Stored items
^^^^^^^^

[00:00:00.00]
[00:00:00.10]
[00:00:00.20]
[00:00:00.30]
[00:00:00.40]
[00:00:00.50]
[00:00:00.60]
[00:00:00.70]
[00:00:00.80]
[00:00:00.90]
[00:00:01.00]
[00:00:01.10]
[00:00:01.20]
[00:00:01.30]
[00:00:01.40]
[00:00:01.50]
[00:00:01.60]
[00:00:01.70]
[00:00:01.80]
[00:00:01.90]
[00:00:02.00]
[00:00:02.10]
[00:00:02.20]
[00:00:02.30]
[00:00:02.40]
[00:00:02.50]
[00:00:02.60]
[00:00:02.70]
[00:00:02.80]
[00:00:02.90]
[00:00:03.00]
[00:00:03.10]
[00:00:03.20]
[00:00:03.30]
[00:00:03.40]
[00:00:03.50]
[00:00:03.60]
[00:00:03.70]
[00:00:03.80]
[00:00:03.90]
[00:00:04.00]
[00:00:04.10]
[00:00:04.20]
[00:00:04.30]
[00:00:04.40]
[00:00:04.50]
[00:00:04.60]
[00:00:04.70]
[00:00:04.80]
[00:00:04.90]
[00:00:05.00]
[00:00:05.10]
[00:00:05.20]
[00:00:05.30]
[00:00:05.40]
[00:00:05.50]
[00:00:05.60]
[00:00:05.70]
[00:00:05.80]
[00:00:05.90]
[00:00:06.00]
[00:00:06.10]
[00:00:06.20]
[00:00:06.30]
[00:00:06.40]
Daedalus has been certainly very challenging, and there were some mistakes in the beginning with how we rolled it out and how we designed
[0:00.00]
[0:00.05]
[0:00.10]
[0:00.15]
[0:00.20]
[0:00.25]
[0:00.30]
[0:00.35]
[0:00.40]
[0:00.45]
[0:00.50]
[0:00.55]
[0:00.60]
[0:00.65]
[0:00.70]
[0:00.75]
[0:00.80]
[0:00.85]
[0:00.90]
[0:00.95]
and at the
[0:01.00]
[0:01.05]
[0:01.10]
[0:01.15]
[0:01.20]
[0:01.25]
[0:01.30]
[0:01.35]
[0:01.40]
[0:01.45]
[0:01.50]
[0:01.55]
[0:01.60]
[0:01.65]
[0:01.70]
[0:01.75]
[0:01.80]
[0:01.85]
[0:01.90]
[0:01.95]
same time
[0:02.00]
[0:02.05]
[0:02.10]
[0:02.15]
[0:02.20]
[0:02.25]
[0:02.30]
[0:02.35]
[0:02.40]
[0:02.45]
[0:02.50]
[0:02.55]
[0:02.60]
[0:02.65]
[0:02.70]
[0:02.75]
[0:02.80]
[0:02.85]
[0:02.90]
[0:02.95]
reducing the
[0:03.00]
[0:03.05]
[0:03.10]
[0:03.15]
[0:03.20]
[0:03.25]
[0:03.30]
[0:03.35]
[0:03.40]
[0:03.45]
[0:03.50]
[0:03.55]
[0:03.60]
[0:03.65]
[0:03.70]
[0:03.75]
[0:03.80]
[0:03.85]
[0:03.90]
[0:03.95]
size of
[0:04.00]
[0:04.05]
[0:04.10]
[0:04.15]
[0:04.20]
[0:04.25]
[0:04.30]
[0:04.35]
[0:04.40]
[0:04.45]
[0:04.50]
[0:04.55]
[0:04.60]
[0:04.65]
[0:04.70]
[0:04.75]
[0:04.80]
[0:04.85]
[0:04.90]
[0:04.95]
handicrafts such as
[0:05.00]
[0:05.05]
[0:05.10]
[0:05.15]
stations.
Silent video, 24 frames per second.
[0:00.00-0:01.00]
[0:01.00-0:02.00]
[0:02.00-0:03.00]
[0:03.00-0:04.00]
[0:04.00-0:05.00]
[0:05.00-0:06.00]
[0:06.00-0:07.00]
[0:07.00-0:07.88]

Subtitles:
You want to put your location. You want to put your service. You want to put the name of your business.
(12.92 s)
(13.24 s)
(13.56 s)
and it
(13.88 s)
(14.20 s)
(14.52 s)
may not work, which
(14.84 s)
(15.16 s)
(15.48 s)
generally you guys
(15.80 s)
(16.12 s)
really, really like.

^^^^^^^^

Starting at the top of the records, copy every line exactly.

[00:00:00.00]
[00:00:00.10]
[00:00:00.20]
[00:00:00.30]
[00:00:00.40]
[00:00:00.50]
[00:00:00.60]
[00:00:00.70]
[00:00:00.80]
[00:00:00.90]
[00:00:01.00]
[00:00:01.10]
[00:00:01.20]
[00:00:01.30]
[00:00:01.40]
[00:00:01.50]
[00:00:01.60]
[00:00:01.70]
[00:00:01.80]
[00:00:01.90]
[00:00:02.00]
[00:00:02.10]
[00:00:02.20]
[00:00:02.30]
[00:00:02.40]
[00:00:02.50]
[00:00:02.60]
[00:00:02.70]
[00:00:02.80]
[00:00:02.90]
[00:00:03.00]
[00:00:03.10]
[00:00:03.20]
[00:00:03.30]
[00:00:03.40]
[00:00:03.50]
[00:00:03.60]
[00:00:03.70]
[00:00:03.80]
[00:00:03.90]
[00:00:04.00]
[00:00:04.10]
[00:00:04.20]
[00:00:04.30]
[00:00:04.40]
[00:00:04.50]
[00:00:04.60]
[00:00:04.70]
[00:00:04.80]
[00:00:04.90]
[00:00:05.00]
[00:00:05.10]
[00:00:05.20]
[00:00:05.30]
[00:00:05.40]
[00:00:05.50]
[00:00:05.60]
[00:00:05.70]
[00:00:05.80]
[00:00:05.90]
[00:00:06.00]
[00:00:06.10]
[00:00:06.20]
[00:00:06.30]
[00:00:06.40]
Daedalus has been certainly very challenging, and there were some mistakes in the beginning with how we rolled it out and how we designed
[0:00.00]
[0:00.05]
[0:00.10]
[0:00.15]
[0:00.20]
[0:00.25]
[0:00.30]
[0:00.35]
[0:00.40]
[0:00.45]
[0:00.50]
[0:00.55]
[0:00.60]
[0:00.65]
[0:00.70]
[0:00.75]
[0:00.80]
[0:00.85]
[0:00.90]
[0:00.95]
and at the
[0:01.00]
[0:01.05]
[0:01.10]
[0:01.15]
[0:01.20]
[0:01.25]
[0:01.30]
[0:01.35]
[0:01.40]
[0:01.45]
[0:01.50]
[0:01.55]
[0:01.60]
[0:01.65]
[0:01.70]
[0:01.75]
[0:01.80]
[0:01.85]
[0:01.90]
[0:01.95]
same time
[0:02.00]
[0:02.05]
[0:02.10]
[0:02.15]
[0:02.20]
[0:02.25]
[0:02.30]
[0:02.35]
[0:02.40]
[0:02.45]
[0:02.50]
[0:02.55]
[0:02.60]
[0:02.65]
[0:02.70]
[0:02.75]
[0:02.80]
[0:02.85]
[0:02.90]
[0:02.95]
reducing the
[0:03.00]
[0:03.05]
[0:03.10]
[0:03.15]
[0:03.20]
[0:03.25]
[0:03.30]
[0:03.35]
[0:03.40]
[0:03.45]
[0:03.50]
[0:03.55]
[0:03.60]
[0:03.65]
[0:03.70]
[0:03.75]
[0:03.80]
[0:03.85]
[0:03.90]
[0:03.95]
size of
[0:04.00]
[0:04.05]
[0:04.10]
[0:04.15]
[0:04.20]
[0:04.25]
[0:04.30]
[0:04.35]
[0:04.40]
[0:04.45]
[0:04.50]
[0:04.55]
[0:04.60]
[0:04.65]
[0:04.70]
[0:04.75]
[0:04.80]
[0:04.85]
[0:04.90]
[0:04.95]
handicrafts such as
[0:05.00]
[0:05.05]
[0:05.10]
[0:05.15]
stations.
Silent video, 24 frames per second.
[0:00.00-0:01.00]
[0:01.00-0:02.00]
[0:02.00-0:03.00]
[0:03.00-0:04.00]
[0:04.00-0:05.00]
[0:05.00-0:06.00]
[0:06.00-0:07.00]
[0:07.00-0:07.88]

Subtitles:
You want to put your location. You want to put your service. You want to put the name of your business.
(12.92 s)
(13.24 s)
(13.56 s)
and it
(13.88 s)
(14.20 s)
(14.52 s)
may not work, which
(14.84 s)
(15.16 s)
(15.48 s)
generally you guys
(15.80 s)
(16.12 s)
really, really like.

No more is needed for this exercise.